▶ **What to produce**
Give the listing again word for word. Leave every image out.

▶ **Input for this task**
[Start of section]

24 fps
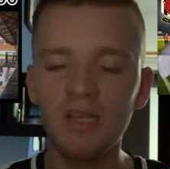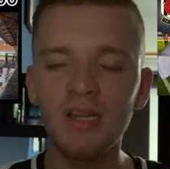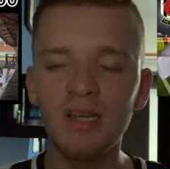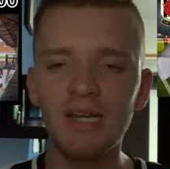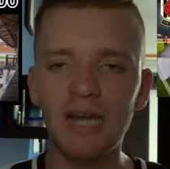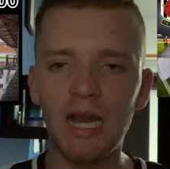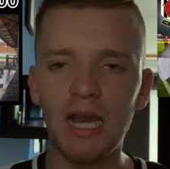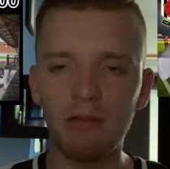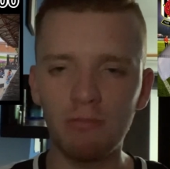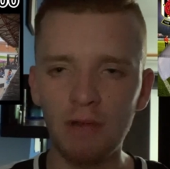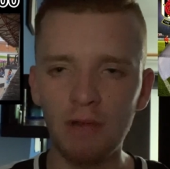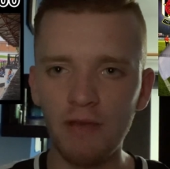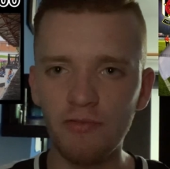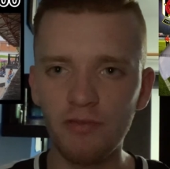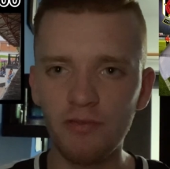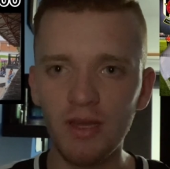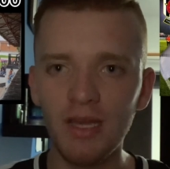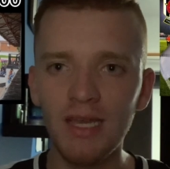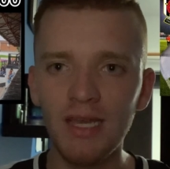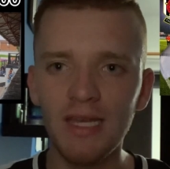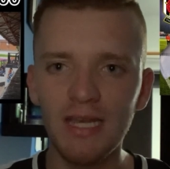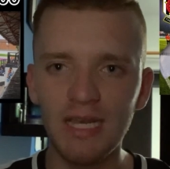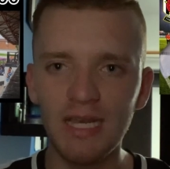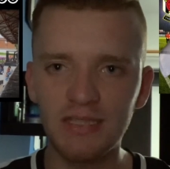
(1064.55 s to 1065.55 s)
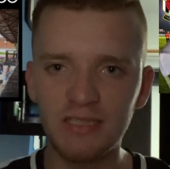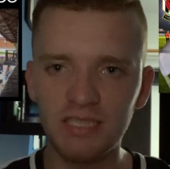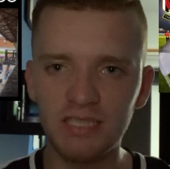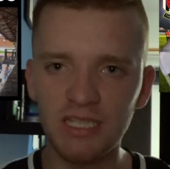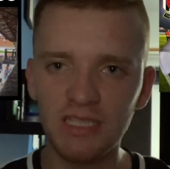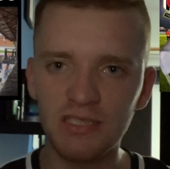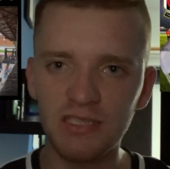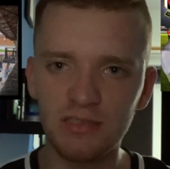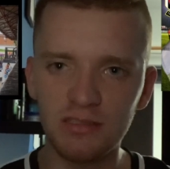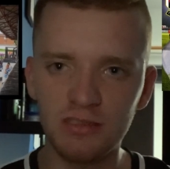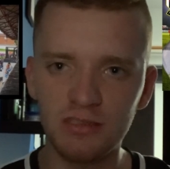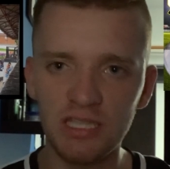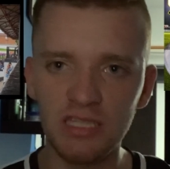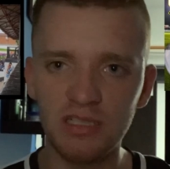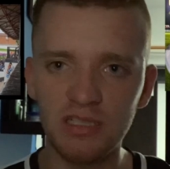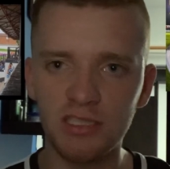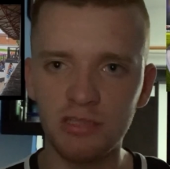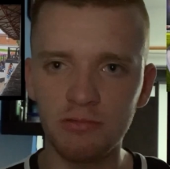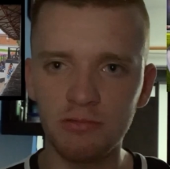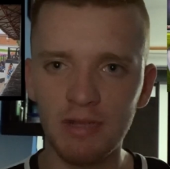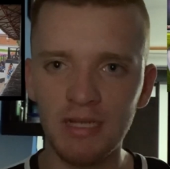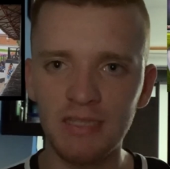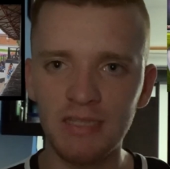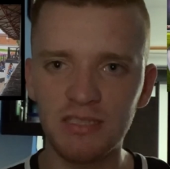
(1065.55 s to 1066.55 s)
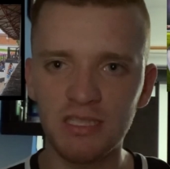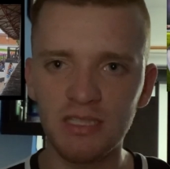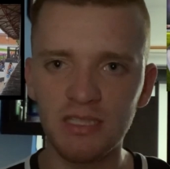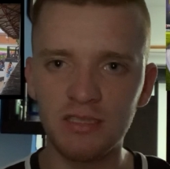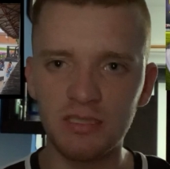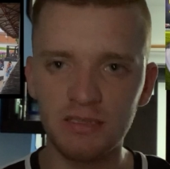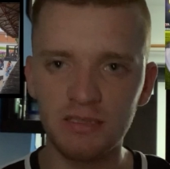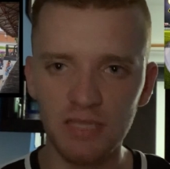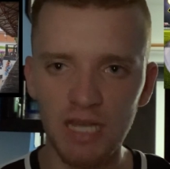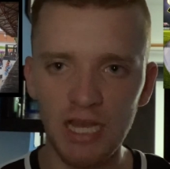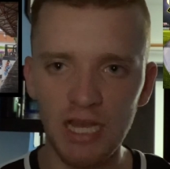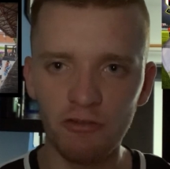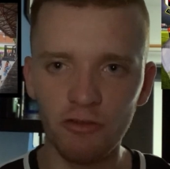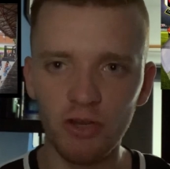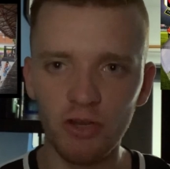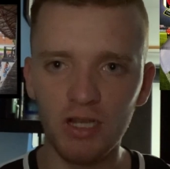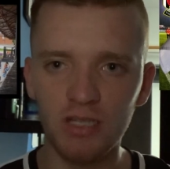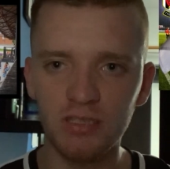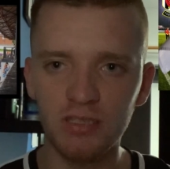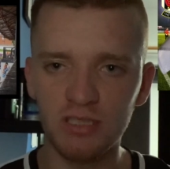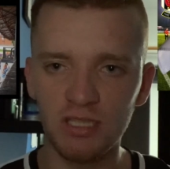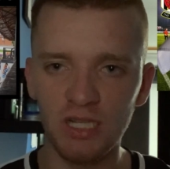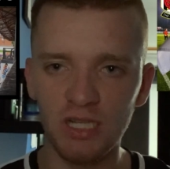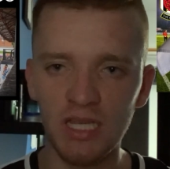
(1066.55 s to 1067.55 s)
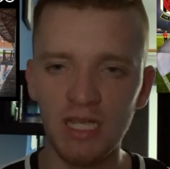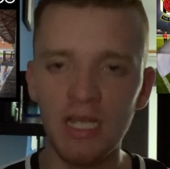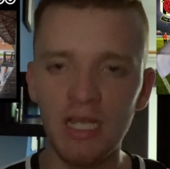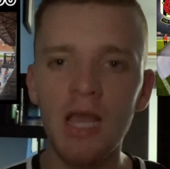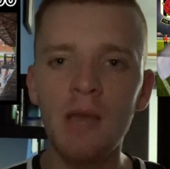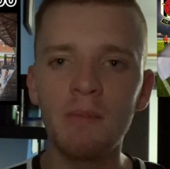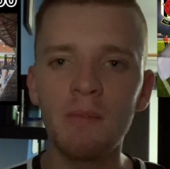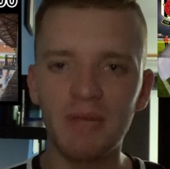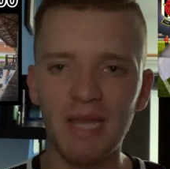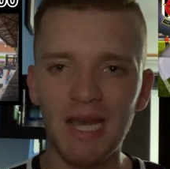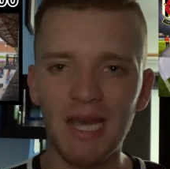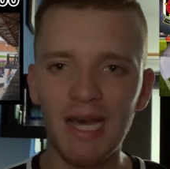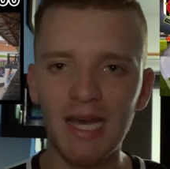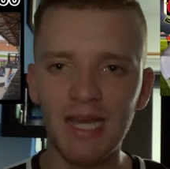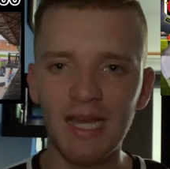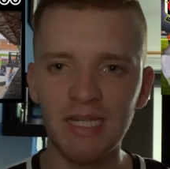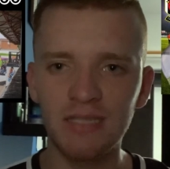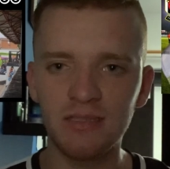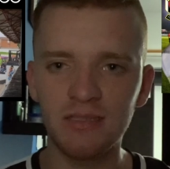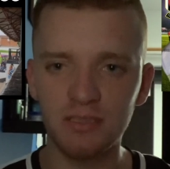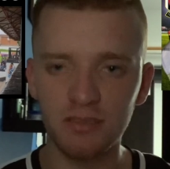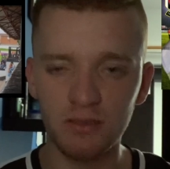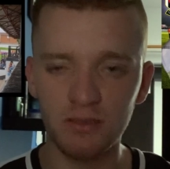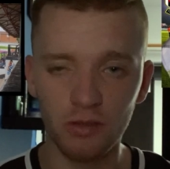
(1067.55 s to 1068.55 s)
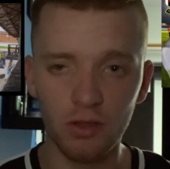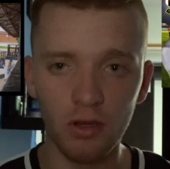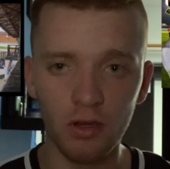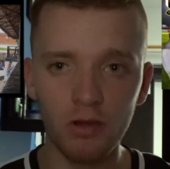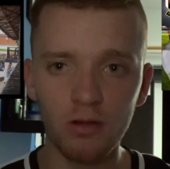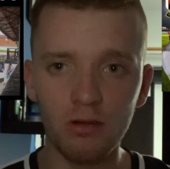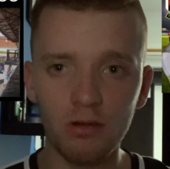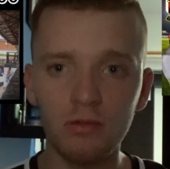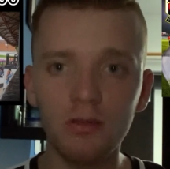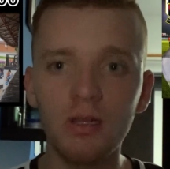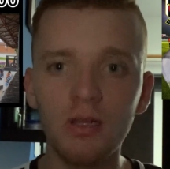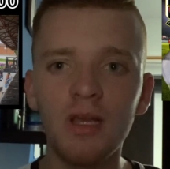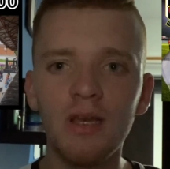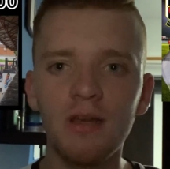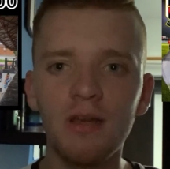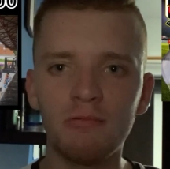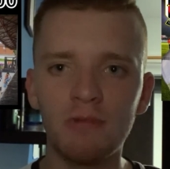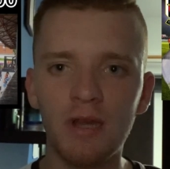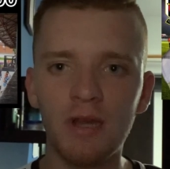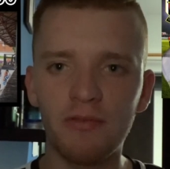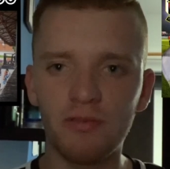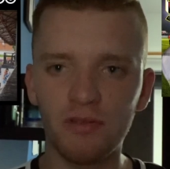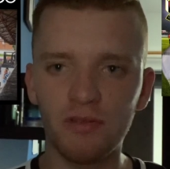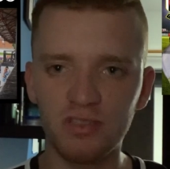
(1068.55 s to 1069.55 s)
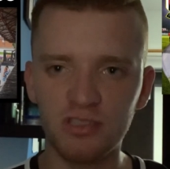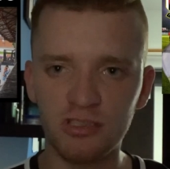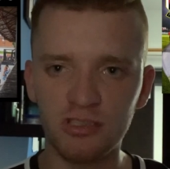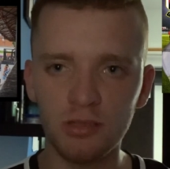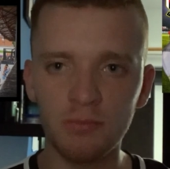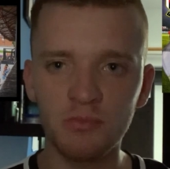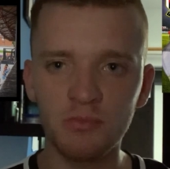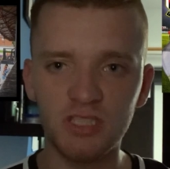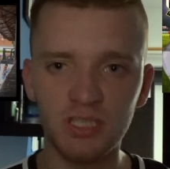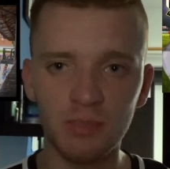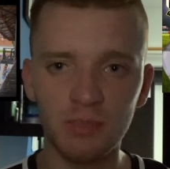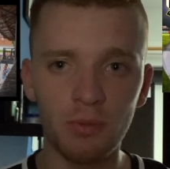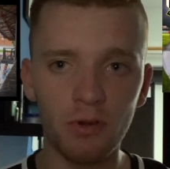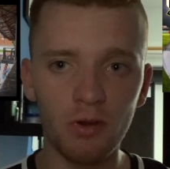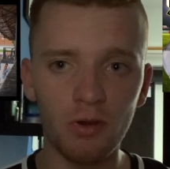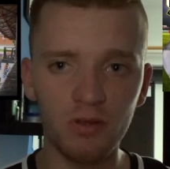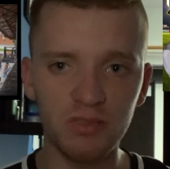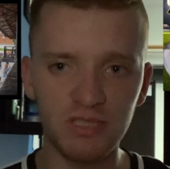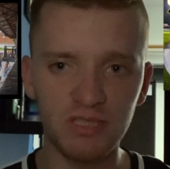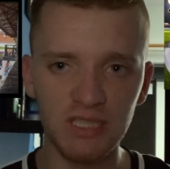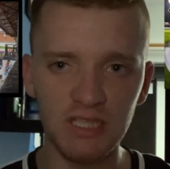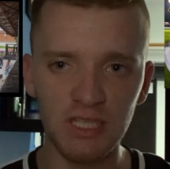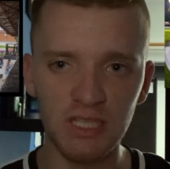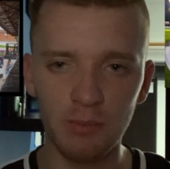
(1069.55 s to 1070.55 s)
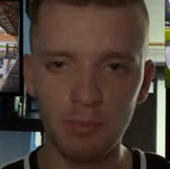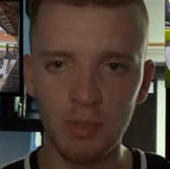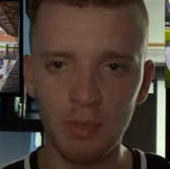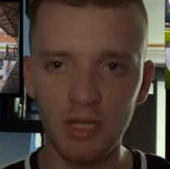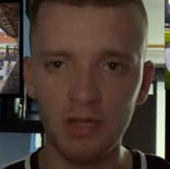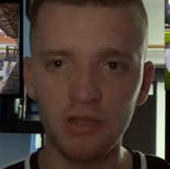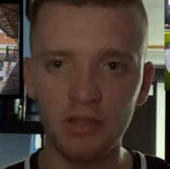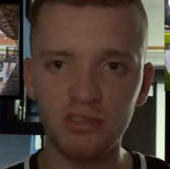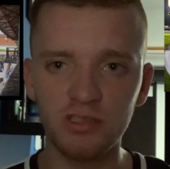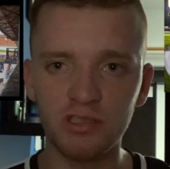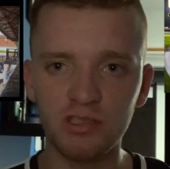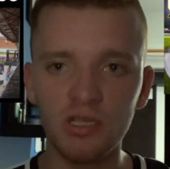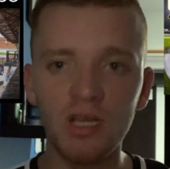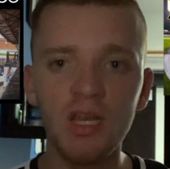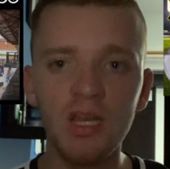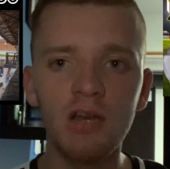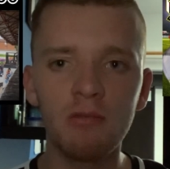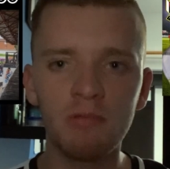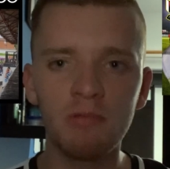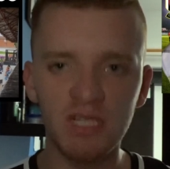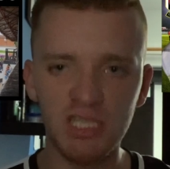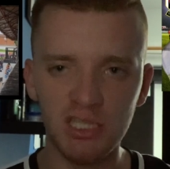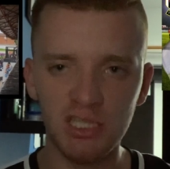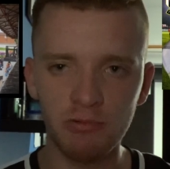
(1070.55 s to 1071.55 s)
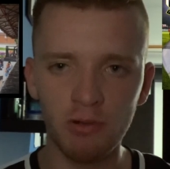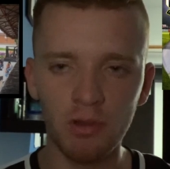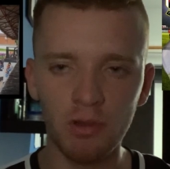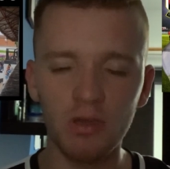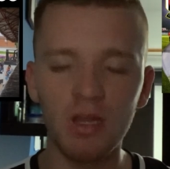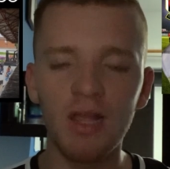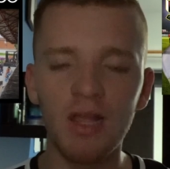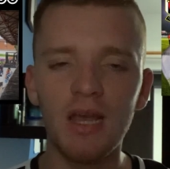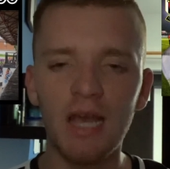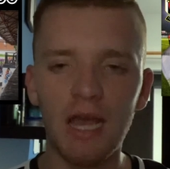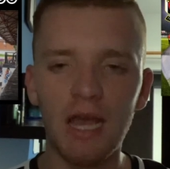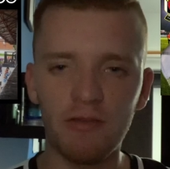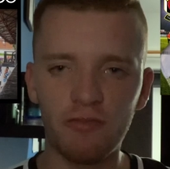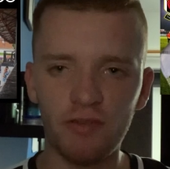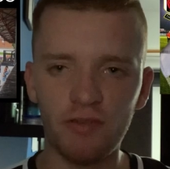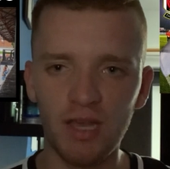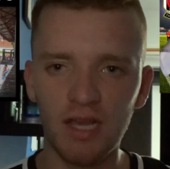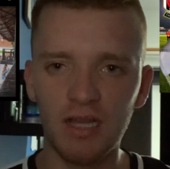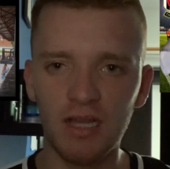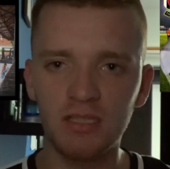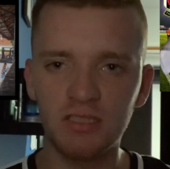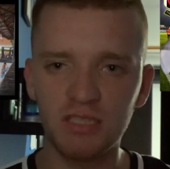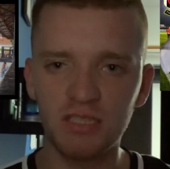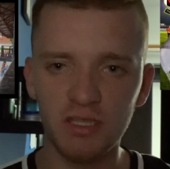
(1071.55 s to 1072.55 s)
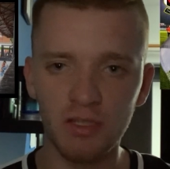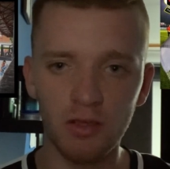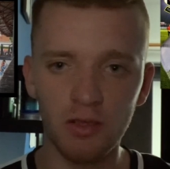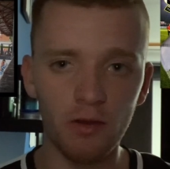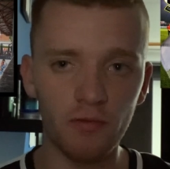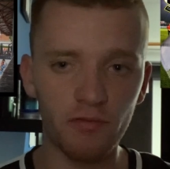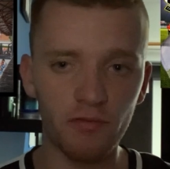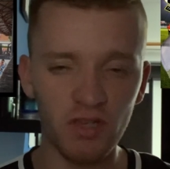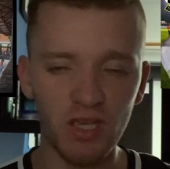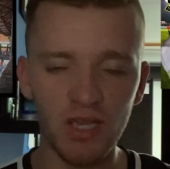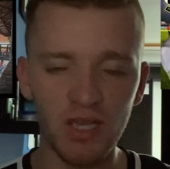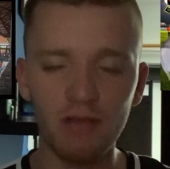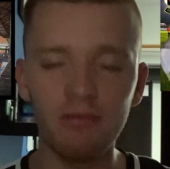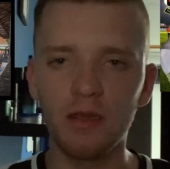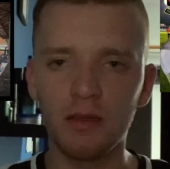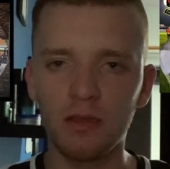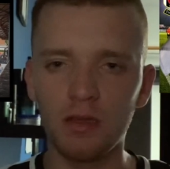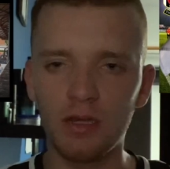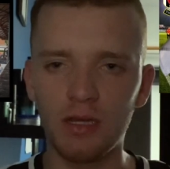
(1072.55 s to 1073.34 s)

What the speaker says: However, it is situated directly behind the goal, with some supporting pillars which will affect your view.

[End of section]

▶ **Reply**
24 fps
(1064.55 s to 1065.55 s)
(1065.55 s to 1066.55 s)
(1066.55 s to 1067.55 s)
(1067.55 s to 1068.55 s)
(1068.55 s to 1069.55 s)
(1069.55 s to 1070.55 s)
(1070.55 s to 1071.55 s)
(1071.55 s to 1072.55 s)
(1072.55 s to 1073.34 s)

What the speaker says: However, it is situated directly behind the goal, with some supporting pillars which will affect your view.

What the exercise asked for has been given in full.